[What to do]: Please repeat, from the entries that follow, the lines from the one containing "[0:50.20-0:51.20]" through the one containing "Transcript: (no lip movement)" exactly, adding nothing.
--- Supplied information ---
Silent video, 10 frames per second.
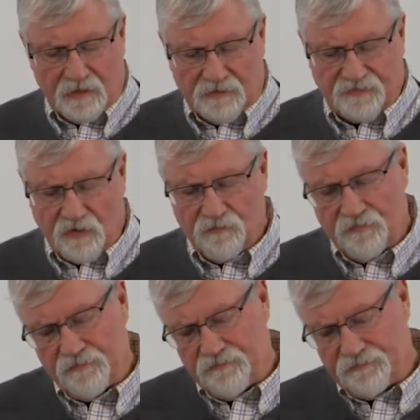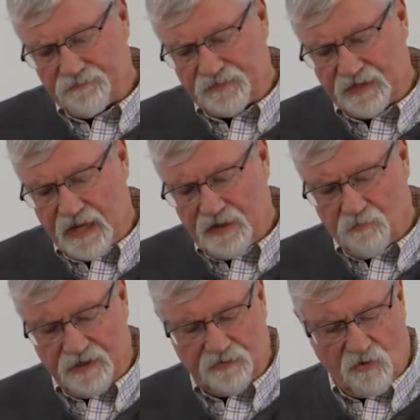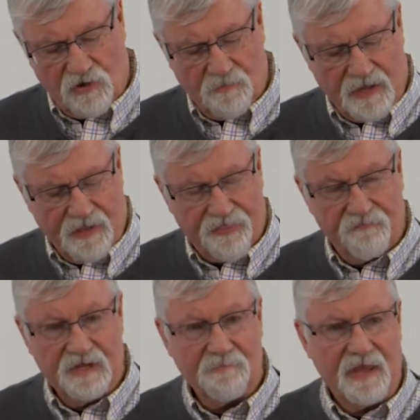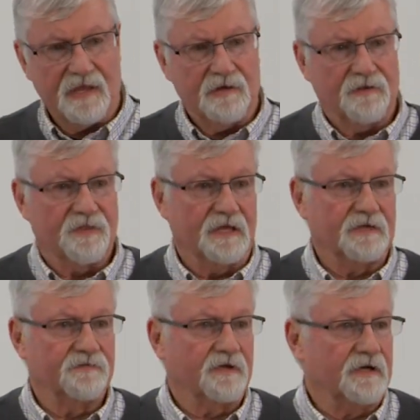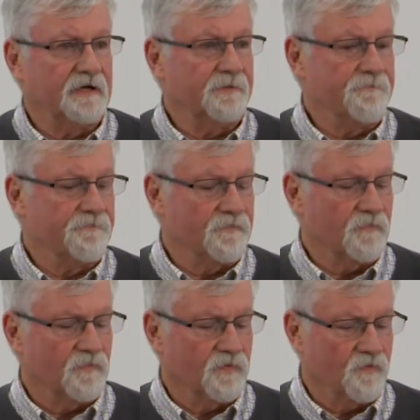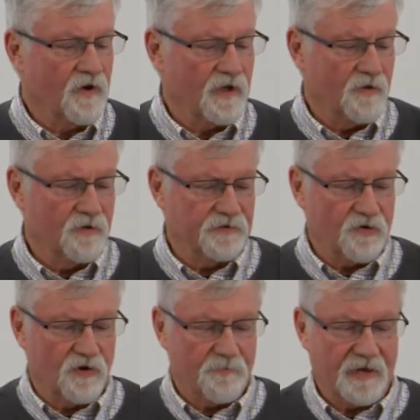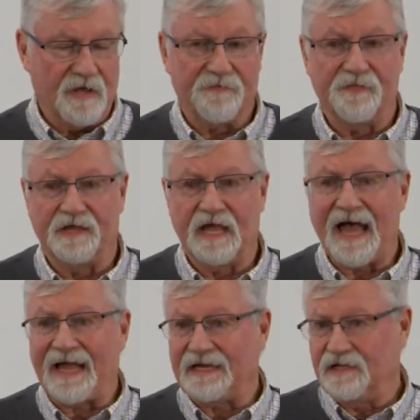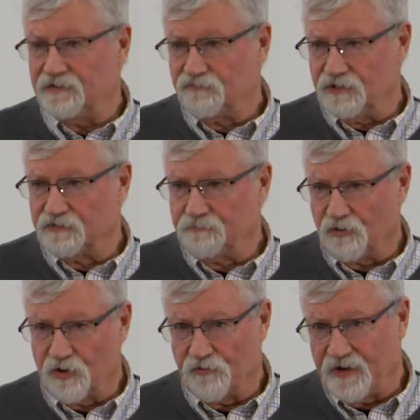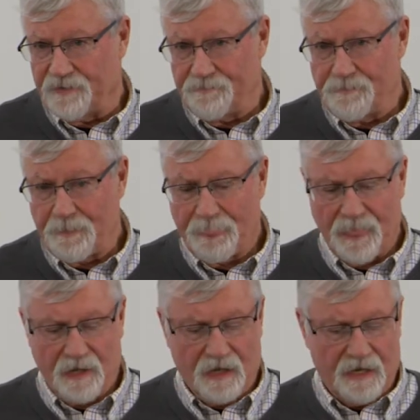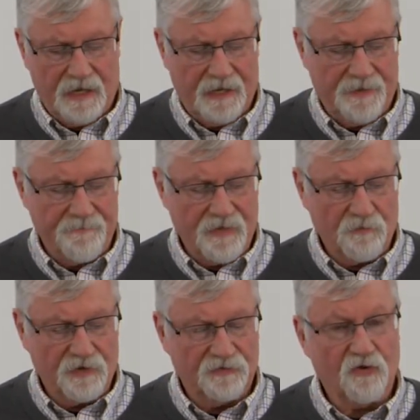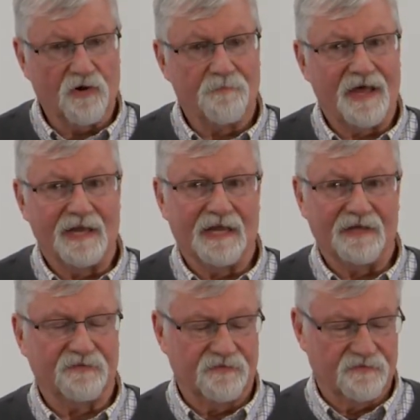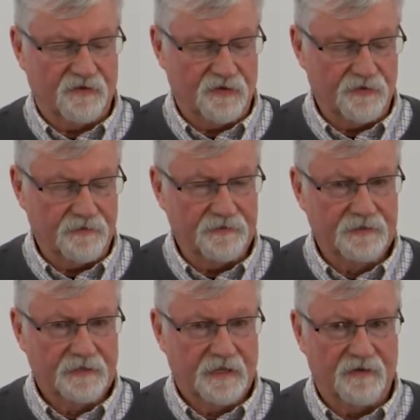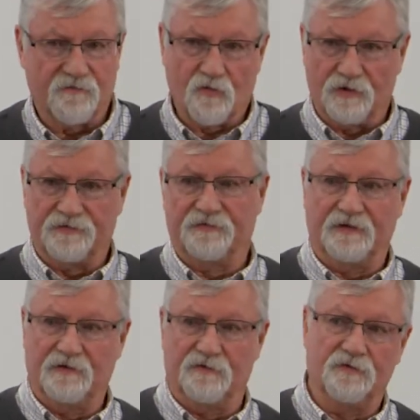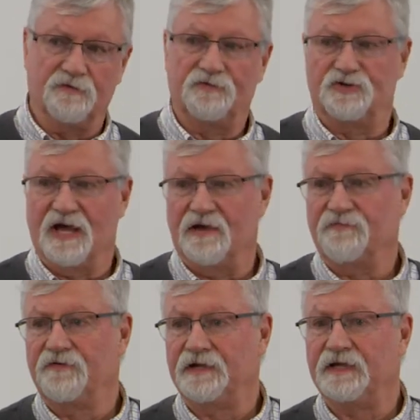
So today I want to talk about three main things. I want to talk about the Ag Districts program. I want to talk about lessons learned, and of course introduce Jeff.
---
--- Supplied information ---
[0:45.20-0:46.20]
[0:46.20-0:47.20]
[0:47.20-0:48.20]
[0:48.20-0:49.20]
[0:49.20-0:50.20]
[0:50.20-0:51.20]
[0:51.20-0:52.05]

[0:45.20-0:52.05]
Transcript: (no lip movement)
---
[Expected answer]:
[0:50.20-0:51.20]
[0:51.20-0:52.05]

[0:45.20-0:52.05]
Transcript: (no lip movement)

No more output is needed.